__The problem__: For this exercise, return exactly the lines of the material below that begin at the one with "[00:28:43.33]" and stop after the one with "[00:28:44.23]".

__Provided material__:
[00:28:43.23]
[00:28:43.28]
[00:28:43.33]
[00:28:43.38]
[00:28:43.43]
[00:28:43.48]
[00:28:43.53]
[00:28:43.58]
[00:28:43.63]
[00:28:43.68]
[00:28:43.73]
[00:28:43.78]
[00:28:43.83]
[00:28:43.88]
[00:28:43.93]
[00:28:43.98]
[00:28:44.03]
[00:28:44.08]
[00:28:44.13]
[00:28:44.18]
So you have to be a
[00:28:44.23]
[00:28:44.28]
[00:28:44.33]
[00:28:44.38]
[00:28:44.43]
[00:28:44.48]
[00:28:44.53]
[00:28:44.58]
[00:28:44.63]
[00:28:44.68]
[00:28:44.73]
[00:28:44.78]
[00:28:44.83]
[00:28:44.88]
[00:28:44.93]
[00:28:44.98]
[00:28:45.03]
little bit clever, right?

...

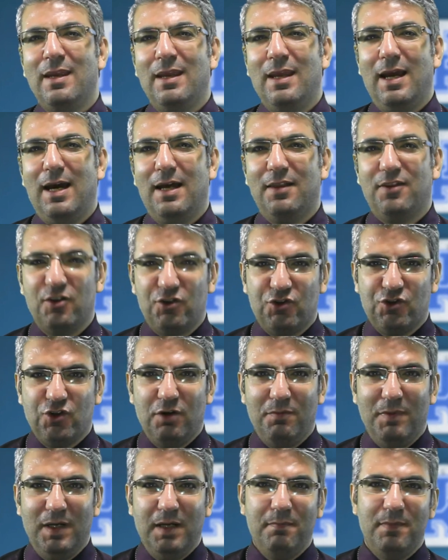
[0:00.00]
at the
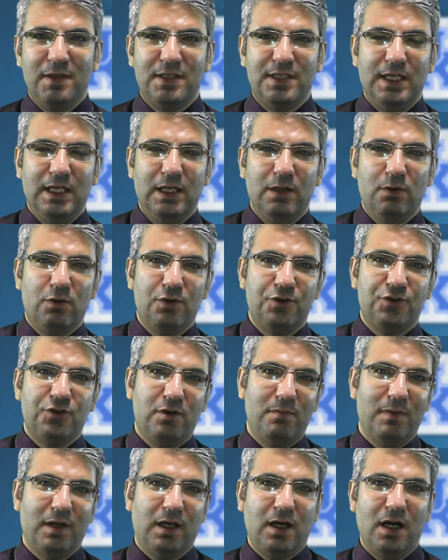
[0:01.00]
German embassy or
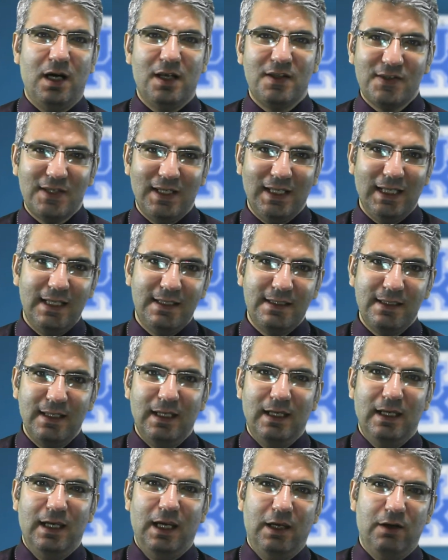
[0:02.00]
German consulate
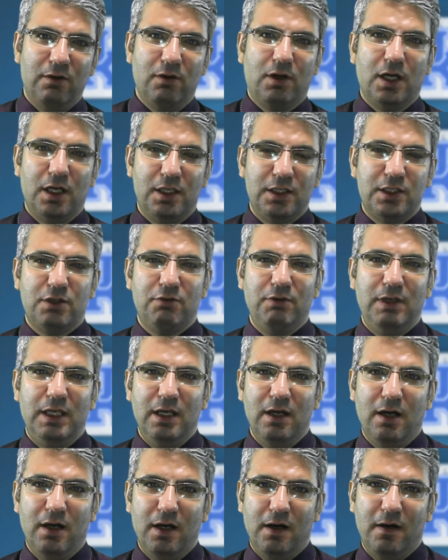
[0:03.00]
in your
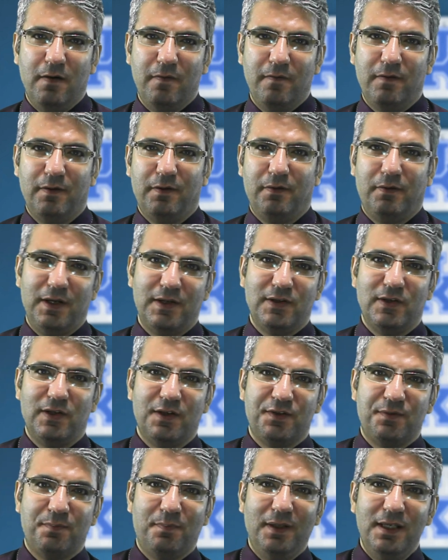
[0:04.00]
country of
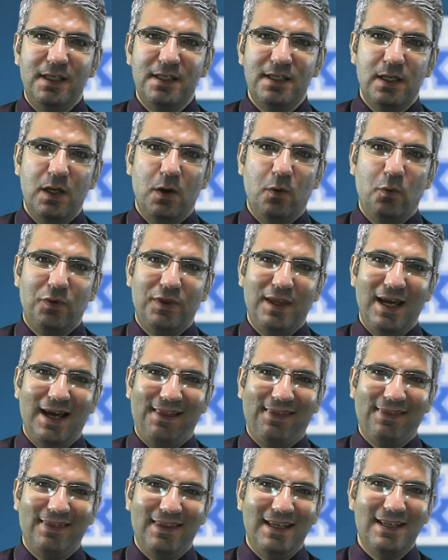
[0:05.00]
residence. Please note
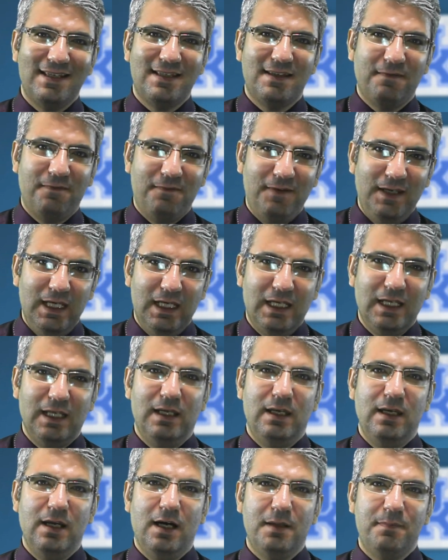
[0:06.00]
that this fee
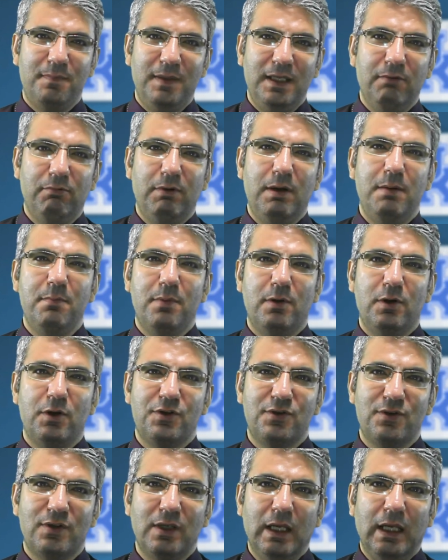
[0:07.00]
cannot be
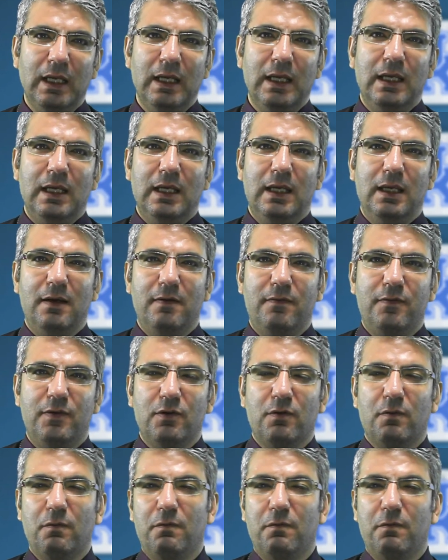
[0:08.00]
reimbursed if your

__Task response__:
[00:28:43.33]
[00:28:43.38]
[00:28:43.43]
[00:28:43.48]
[00:28:43.53]
[00:28:43.58]
[00:28:43.63]
[00:28:43.68]
[00:28:43.73]
[00:28:43.78]
[00:28:43.83]
[00:28:43.88]
[00:28:43.93]
[00:28:43.98]
[00:28:44.03]
[00:28:44.08]
[00:28:44.13]
[00:28:44.18]
So you have to be a
[00:28:44.23]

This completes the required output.